-------- SUPPLIED RECORDS --------

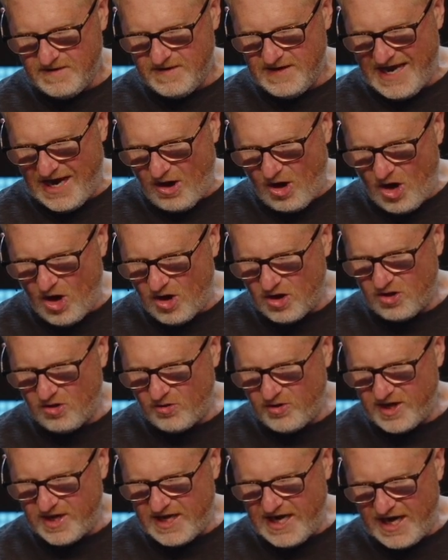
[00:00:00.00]
Now all
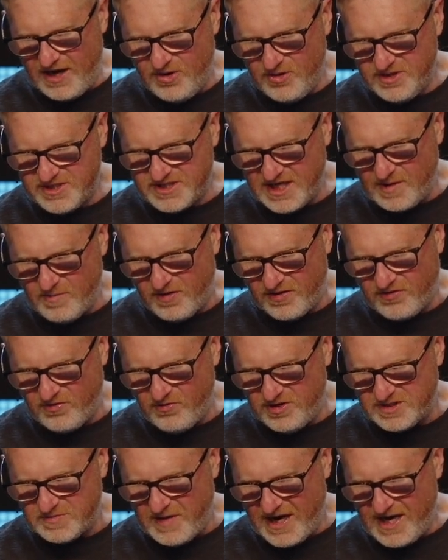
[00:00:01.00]
glory to God, who is able
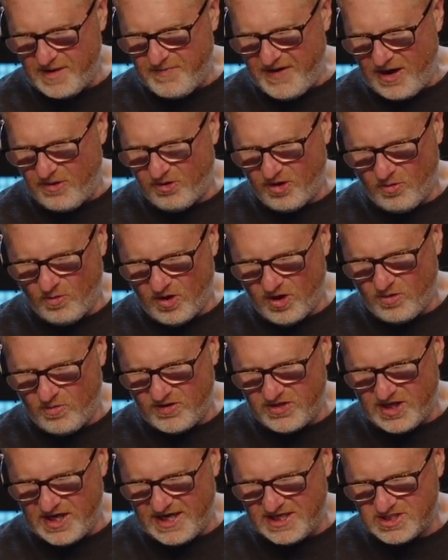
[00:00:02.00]
through his mighty power at work
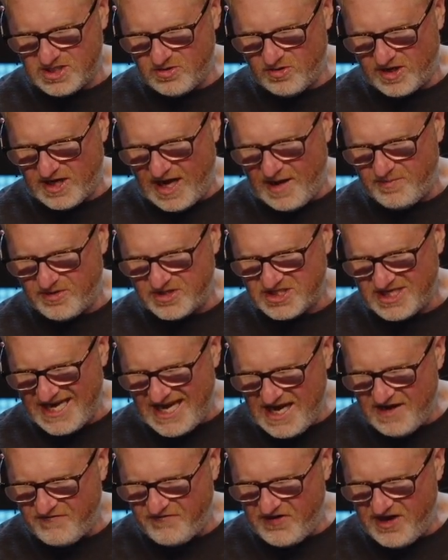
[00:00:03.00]
within us to accomplish
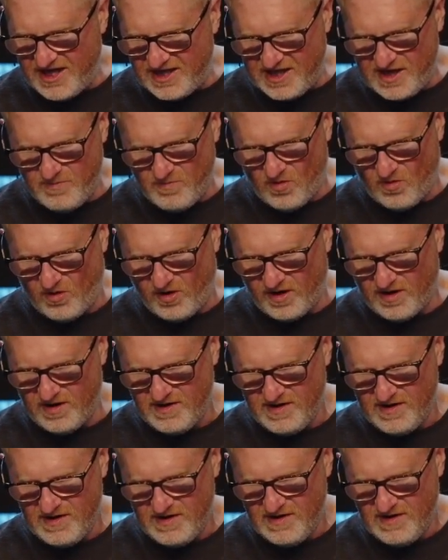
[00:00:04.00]
infinitely more
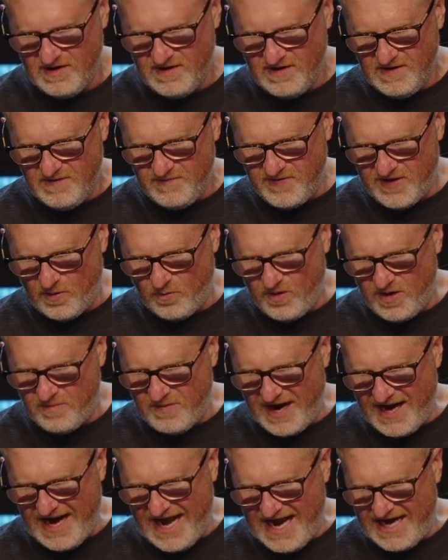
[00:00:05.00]
than we
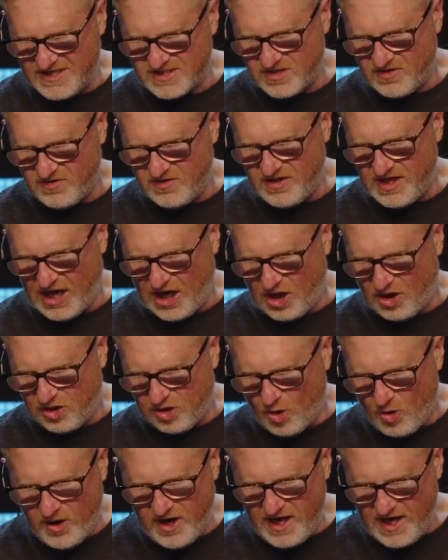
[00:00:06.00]
might ask or think.
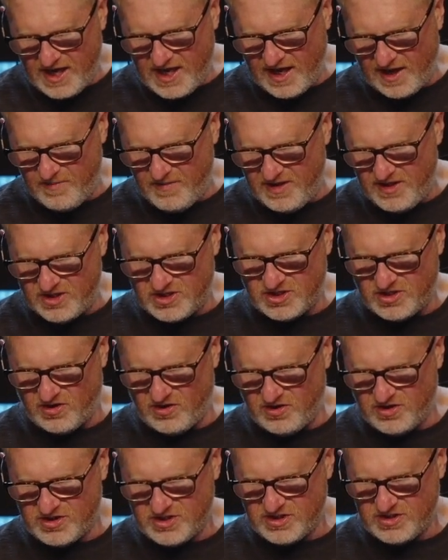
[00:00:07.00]
Glory to him in the
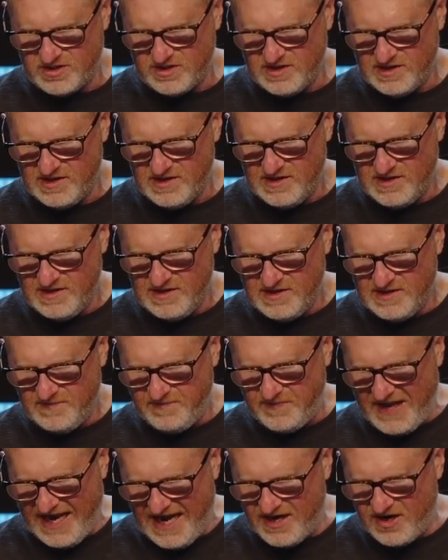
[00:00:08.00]
church
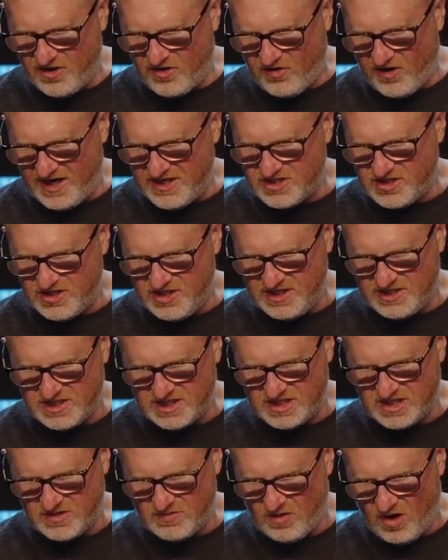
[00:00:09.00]
and in Christ
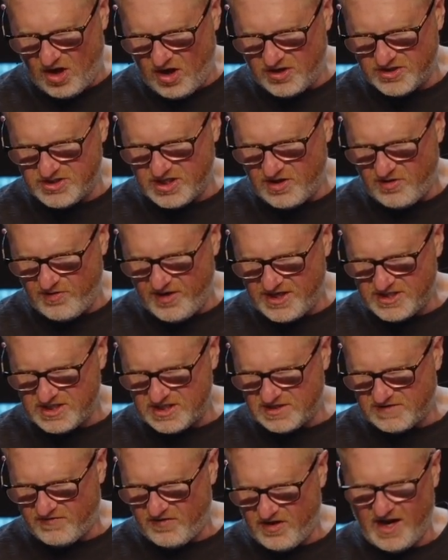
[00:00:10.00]
Jesus through all
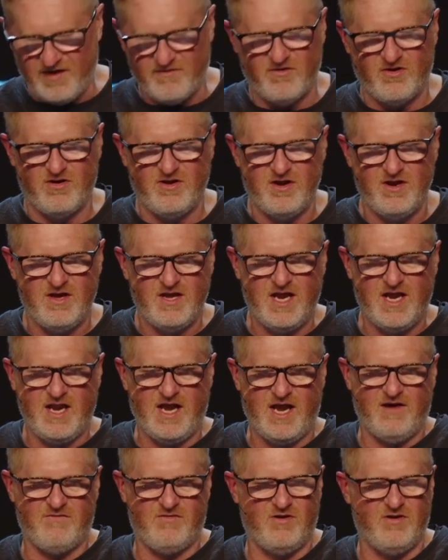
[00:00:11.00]
generations forever and
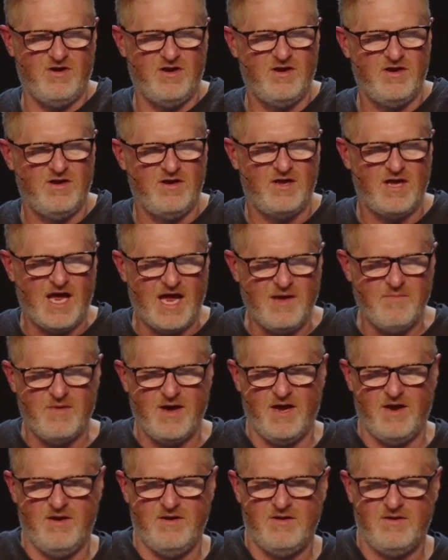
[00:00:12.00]
ever.
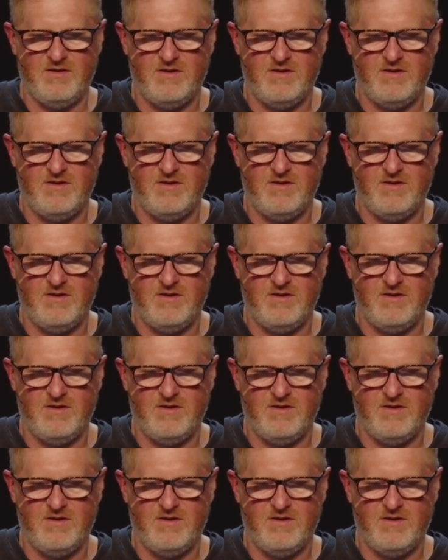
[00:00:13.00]
Amen.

--------

The whole listing above is to be printed exactly; the pictures stay out.

RESPONSE →
[00:00:00.00]
Now all
[00:00:01.00]
glory to God, who is able
[00:00:02.00]
through his mighty power at work
[00:00:03.00]
within us to accomplish
[00:00:04.00]
infinitely more
[00:00:05.00]
than we
[00:00:06.00]
might ask or think.
[00:00:07.00]
Glory to him in the
[00:00:08.00]
church
[00:00:09.00]
and in Christ
[00:00:10.00]
Jesus through all
[00:00:11.00]
generations forever and
[00:00:12.00]
ever.
[00:00:13.00]
Amen.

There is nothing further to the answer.